Да хоть и без трагедий – ведь стыдоба, как на некоторых поглядишь. На большинство, если уж честно.
Старики. Настоящие старики.
Даже те, кто еще хорохорится…
Вон Коленька Горностаев, что давеча третий раз уже звонил, напоминал – мол, юбилей грядет, не забудь старого друга. Друга, как же! Даже смешно.

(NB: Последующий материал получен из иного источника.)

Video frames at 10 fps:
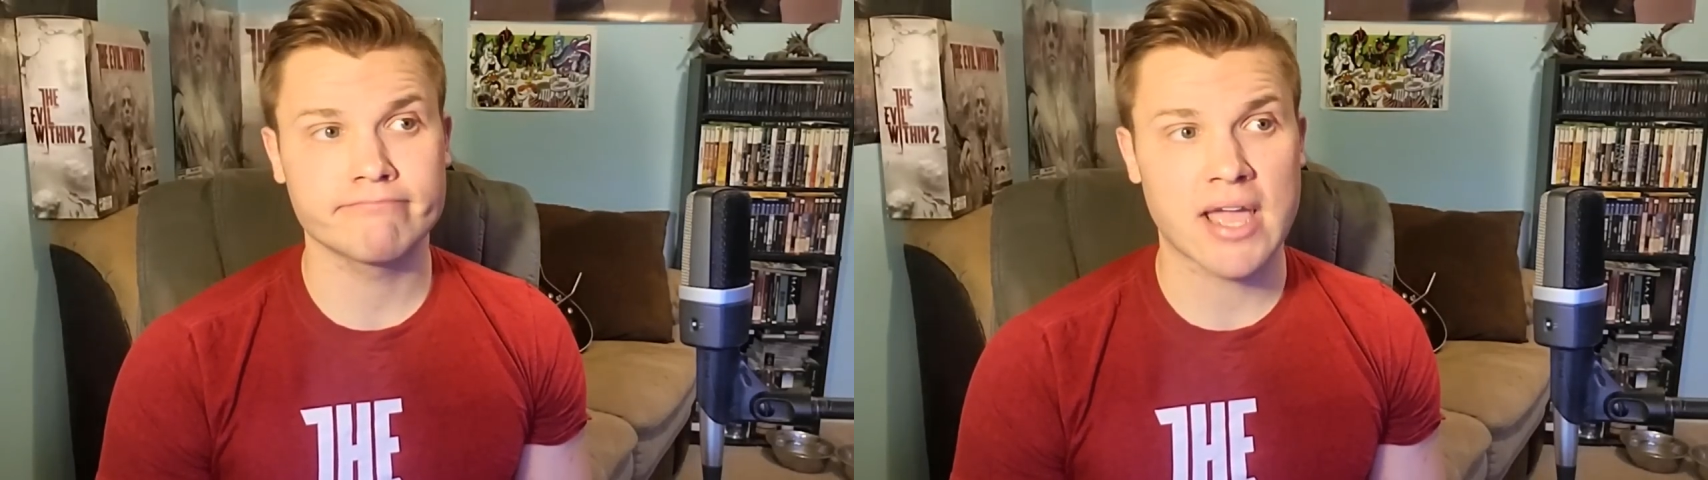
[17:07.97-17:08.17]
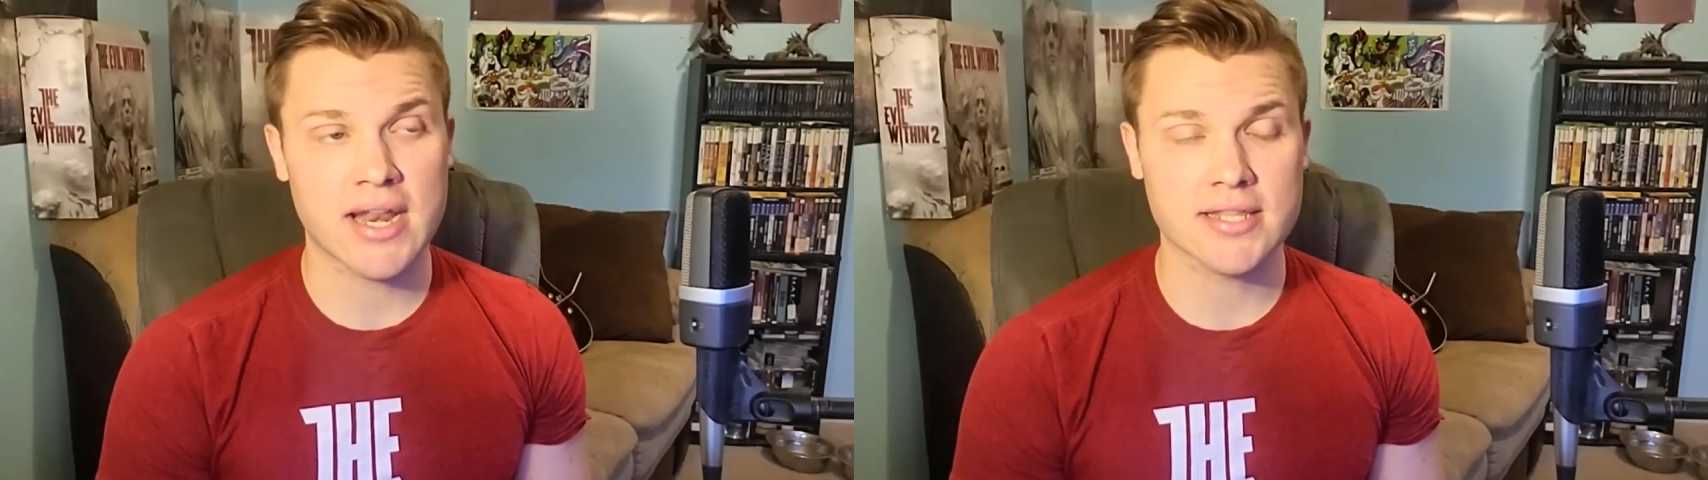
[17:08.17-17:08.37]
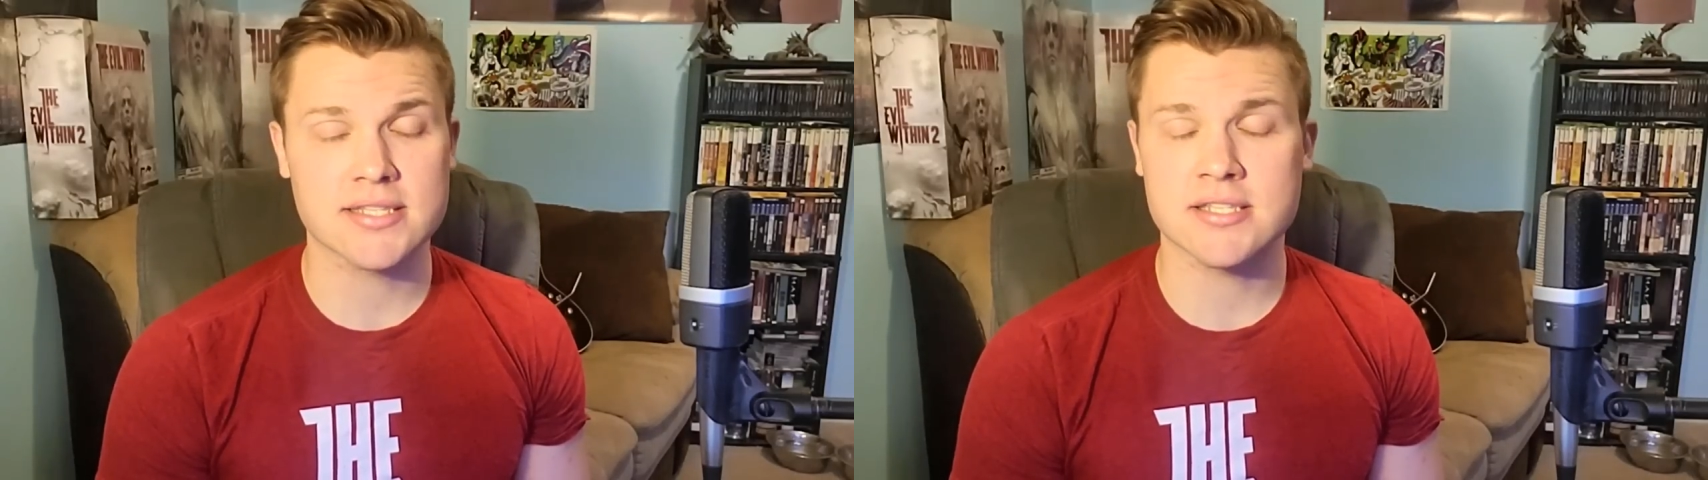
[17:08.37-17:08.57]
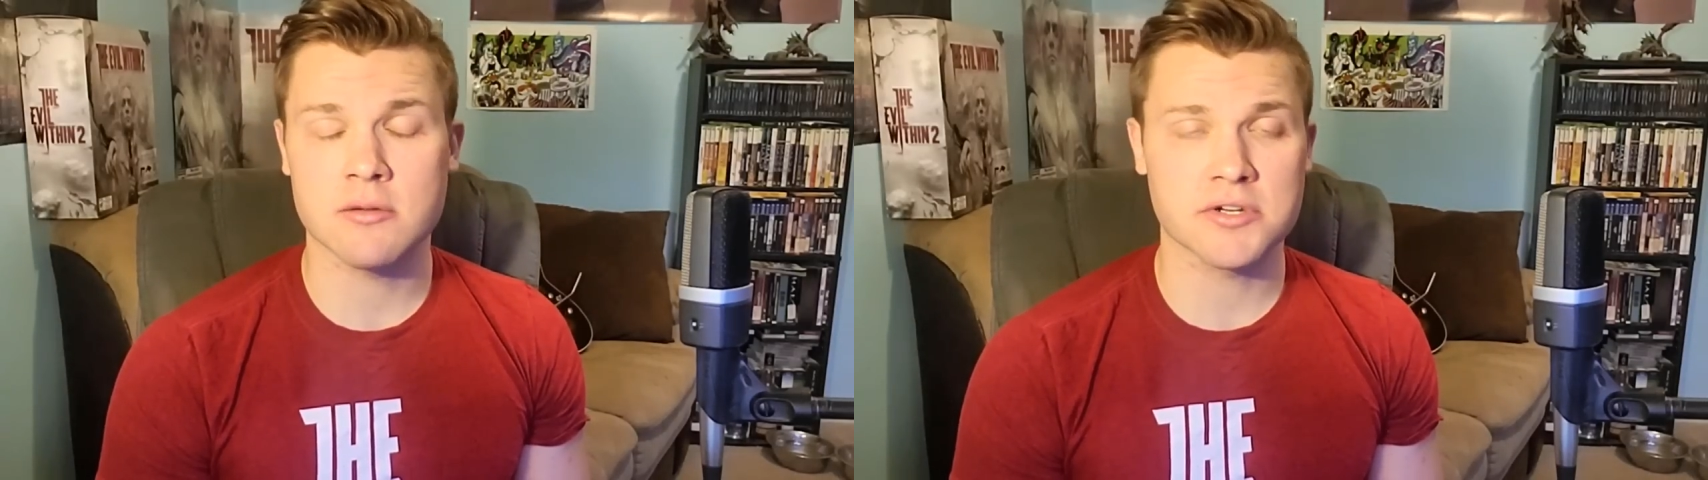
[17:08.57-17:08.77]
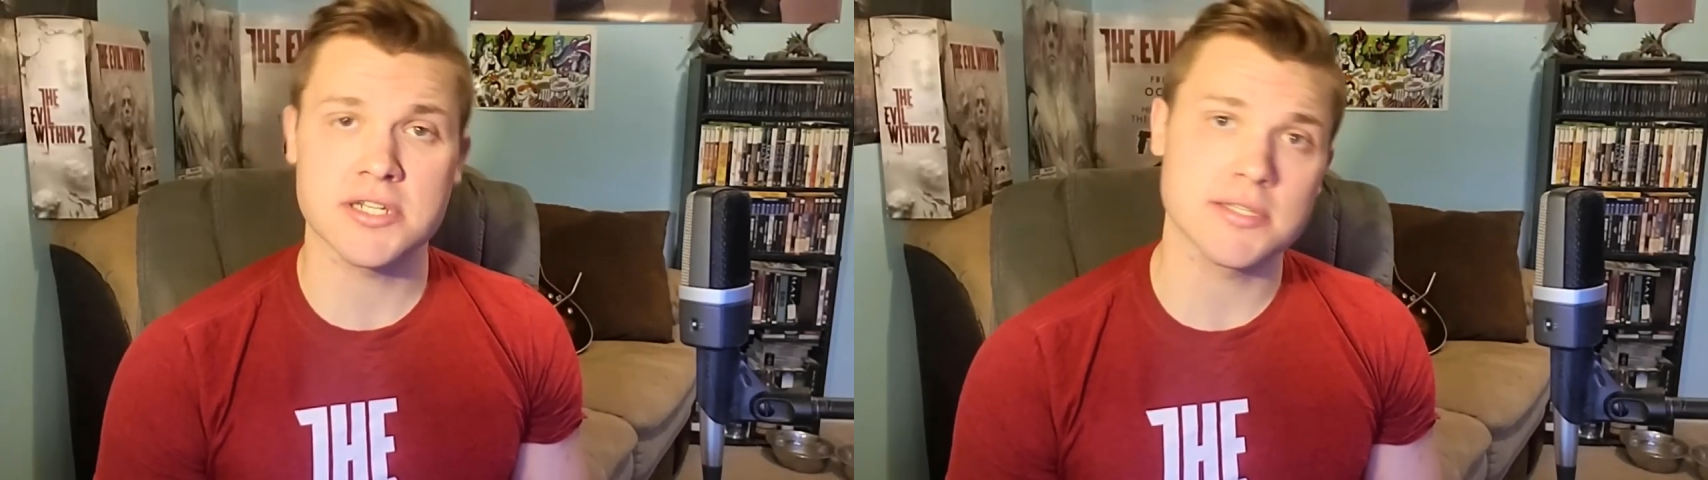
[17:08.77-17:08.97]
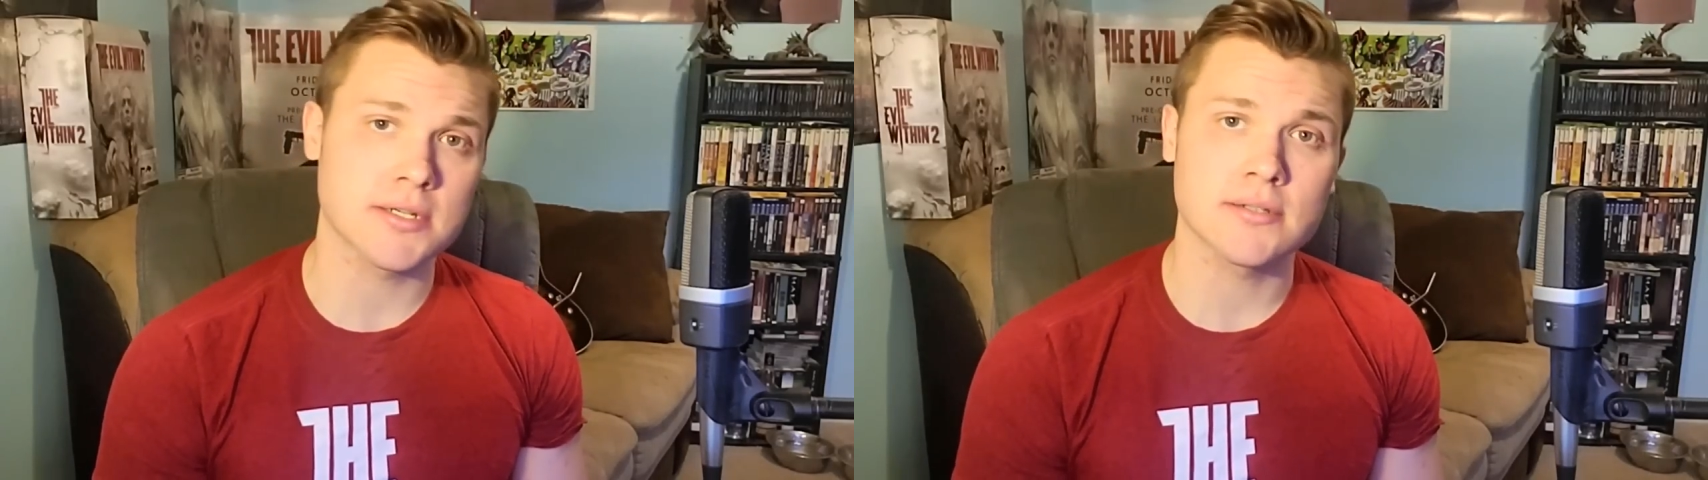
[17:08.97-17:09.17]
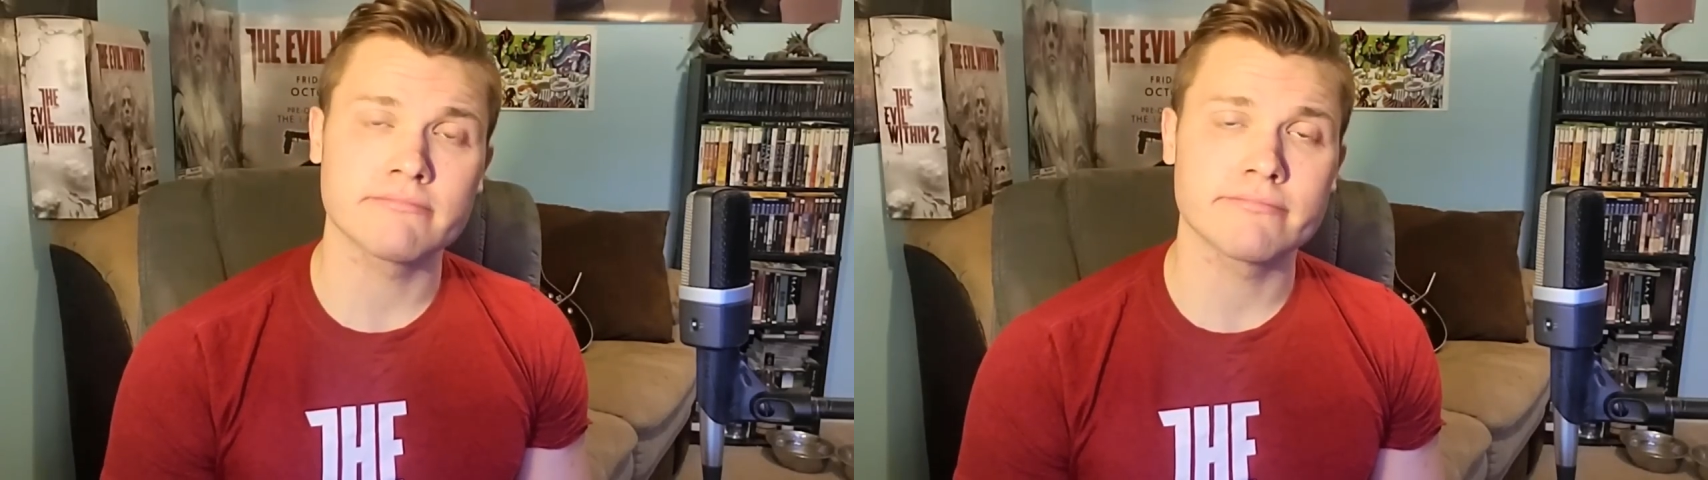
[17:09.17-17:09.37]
And it's so much easier.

Ах, какой у них был роман! Весь московский бомонд, затаив дыхание, наблюдал за разворачивающимися вживую «мексиканскими страстями». Нынешние, кстати, мексиканские сериалы и прочие «мыльные оперы» в подметки их тогдашним безумствам не годятся. Толпы поклонниц после каждого спектакля забрасывали байронического красавца роскошными букетами, а он швырял цветы в директорскую ложу, откуда, по его протекции и настояниям, глядела на сцену она, Аркадия. Коленьке ужасно нравилось ее имя: моя Аркадия, твердил он, закатывая глаза и даже как бы слегка задыхаясь, точно на сцене очередное чувствительное объяснение разыгрывал, моя Аркадия, мое счастливое прибежище. Когда директорская ложа бывала занята каким-нибудь особо почетным гостем, Аркадию усаживали в первом ряду, и швыряние цветов к ногам прелестницы становилось еще более эффектным. Прелестница же принимала «вещественные знаки невещественных отношений» как должное, с поистине королевской невозмутимостью. Куда только, бывало, девалась та невозмутимость, когда они швыряли друг в друга посуду ресторана ВТО, а то и «Метрополя», скандаля так, что от яростных криков звенели хрустальные подвески дорогущих люстр, а бесстрастные, как английские лорды, официанты даже менялись в лице! Как страстно они мирились – уже не публично, а… да, как правило, вот прямо здесь, в этом особнячке, не всегда даже успевая добраться до спальни.